## Exercise aim
Transcribe the entries below exactly.

## Provided records
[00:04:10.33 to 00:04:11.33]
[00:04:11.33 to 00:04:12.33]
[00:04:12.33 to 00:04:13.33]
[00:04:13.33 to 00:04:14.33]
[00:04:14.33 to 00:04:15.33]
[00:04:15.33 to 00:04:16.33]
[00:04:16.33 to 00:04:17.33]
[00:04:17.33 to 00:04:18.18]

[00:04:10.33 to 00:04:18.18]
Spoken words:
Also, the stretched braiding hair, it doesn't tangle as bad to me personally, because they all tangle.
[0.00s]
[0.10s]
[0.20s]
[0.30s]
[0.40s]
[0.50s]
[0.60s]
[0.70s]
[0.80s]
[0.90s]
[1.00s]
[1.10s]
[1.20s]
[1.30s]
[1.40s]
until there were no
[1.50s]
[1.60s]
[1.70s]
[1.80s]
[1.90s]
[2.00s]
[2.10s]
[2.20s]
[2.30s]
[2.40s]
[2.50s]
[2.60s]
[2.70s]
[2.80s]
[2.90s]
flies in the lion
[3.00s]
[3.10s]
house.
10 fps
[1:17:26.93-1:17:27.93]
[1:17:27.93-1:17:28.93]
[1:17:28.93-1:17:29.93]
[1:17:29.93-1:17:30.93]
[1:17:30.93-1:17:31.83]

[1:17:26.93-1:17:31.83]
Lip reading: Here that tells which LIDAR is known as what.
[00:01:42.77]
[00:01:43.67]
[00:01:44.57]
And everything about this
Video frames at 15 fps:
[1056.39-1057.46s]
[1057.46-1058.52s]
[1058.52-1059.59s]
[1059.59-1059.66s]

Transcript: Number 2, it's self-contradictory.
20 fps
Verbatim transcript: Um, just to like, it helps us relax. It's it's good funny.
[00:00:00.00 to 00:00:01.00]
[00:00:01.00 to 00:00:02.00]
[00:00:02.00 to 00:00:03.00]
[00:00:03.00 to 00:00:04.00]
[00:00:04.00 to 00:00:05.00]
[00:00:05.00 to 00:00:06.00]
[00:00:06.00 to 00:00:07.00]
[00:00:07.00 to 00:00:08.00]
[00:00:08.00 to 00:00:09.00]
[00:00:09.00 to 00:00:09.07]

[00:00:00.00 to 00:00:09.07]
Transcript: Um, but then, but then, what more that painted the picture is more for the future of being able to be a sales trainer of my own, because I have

## Answer section
[00:04:10.33 to 00:04:11.33]
[00:04:11.33 to 00:04:12.33]
[00:04:12.33 to 00:04:13.33]
[00:04:13.33 to 00:04:14.33]
[00:04:14.33 to 00:04:15.33]
[00:04:15.33 to 00:04:16.33]
[00:04:16.33 to 00:04:17.33]
[00:04:17.33 to 00:04:18.18]

[00:04:10.33 to 00:04:18.18]
Spoken words:
Also, the stretched braiding hair, it doesn't tangle as bad to me personally, because they all tangle.
[0.00s]
[0.10s]
[0.20s]
[0.30s]
[0.40s]
[0.50s]
[0.60s]
[0.70s]
[0.80s]
[0.90s]
[1.00s]
[1.10s]
[1.20s]
[1.30s]
[1.40s]
until there were no
[1.50s]
[1.60s]
[1.70s]
[1.80s]
[1.90s]
[2.00s]
[2.10s]
[2.20s]
[2.30s]
[2.40s]
[2.50s]
[2.60s]
[2.70s]
[2.80s]
[2.90s]
flies in the lion
[3.00s]
[3.10s]
house.
10 fps
[1:17:26.93-1:17:27.93]
[1:17:27.93-1:17:28.93]
[1:17:28.93-1:17:29.93]
[1:17:29.93-1:17:30.93]
[1:17:30.93-1:17:31.83]

[1:17:26.93-1:17:31.83]
Lip reading: Here that tells which LIDAR is known as what.
[00:01:42.77]
[00:01:43.67]
[00:01:44.57]
And everything about this
Video frames at 15 fps:
[1056.39-1057.46s]
[1057.46-1058.52s]
[1058.52-1059.59s]
[1059.59-1059.66s]

Transcript: Number 2, it's self-contradictory.
20 fps
Verbatim transcript: Um, just to like, it helps us relax. It's it's good funny.
[00:00:00.00 to 00:00:01.00]
[00:00:01.00 to 00:00:02.00]
[00:00:02.00 to 00:00:03.00]
[00:00:03.00 to 00:00:04.00]
[00:00:04.00 to 00:00:05.00]
[00:00:05.00 to 00:00:06.00]
[00:00:06.00 to 00:00:07.00]
[00:00:07.00 to 00:00:08.00]
[00:00:08.00 to 00:00:09.00]
[00:00:09.00 to 00:00:09.07]

[00:00:00.00 to 00:00:09.07]
Transcript: Um, but then, but then, what more that painted the picture is more for the future of being able to be a sales trainer of my own, because I have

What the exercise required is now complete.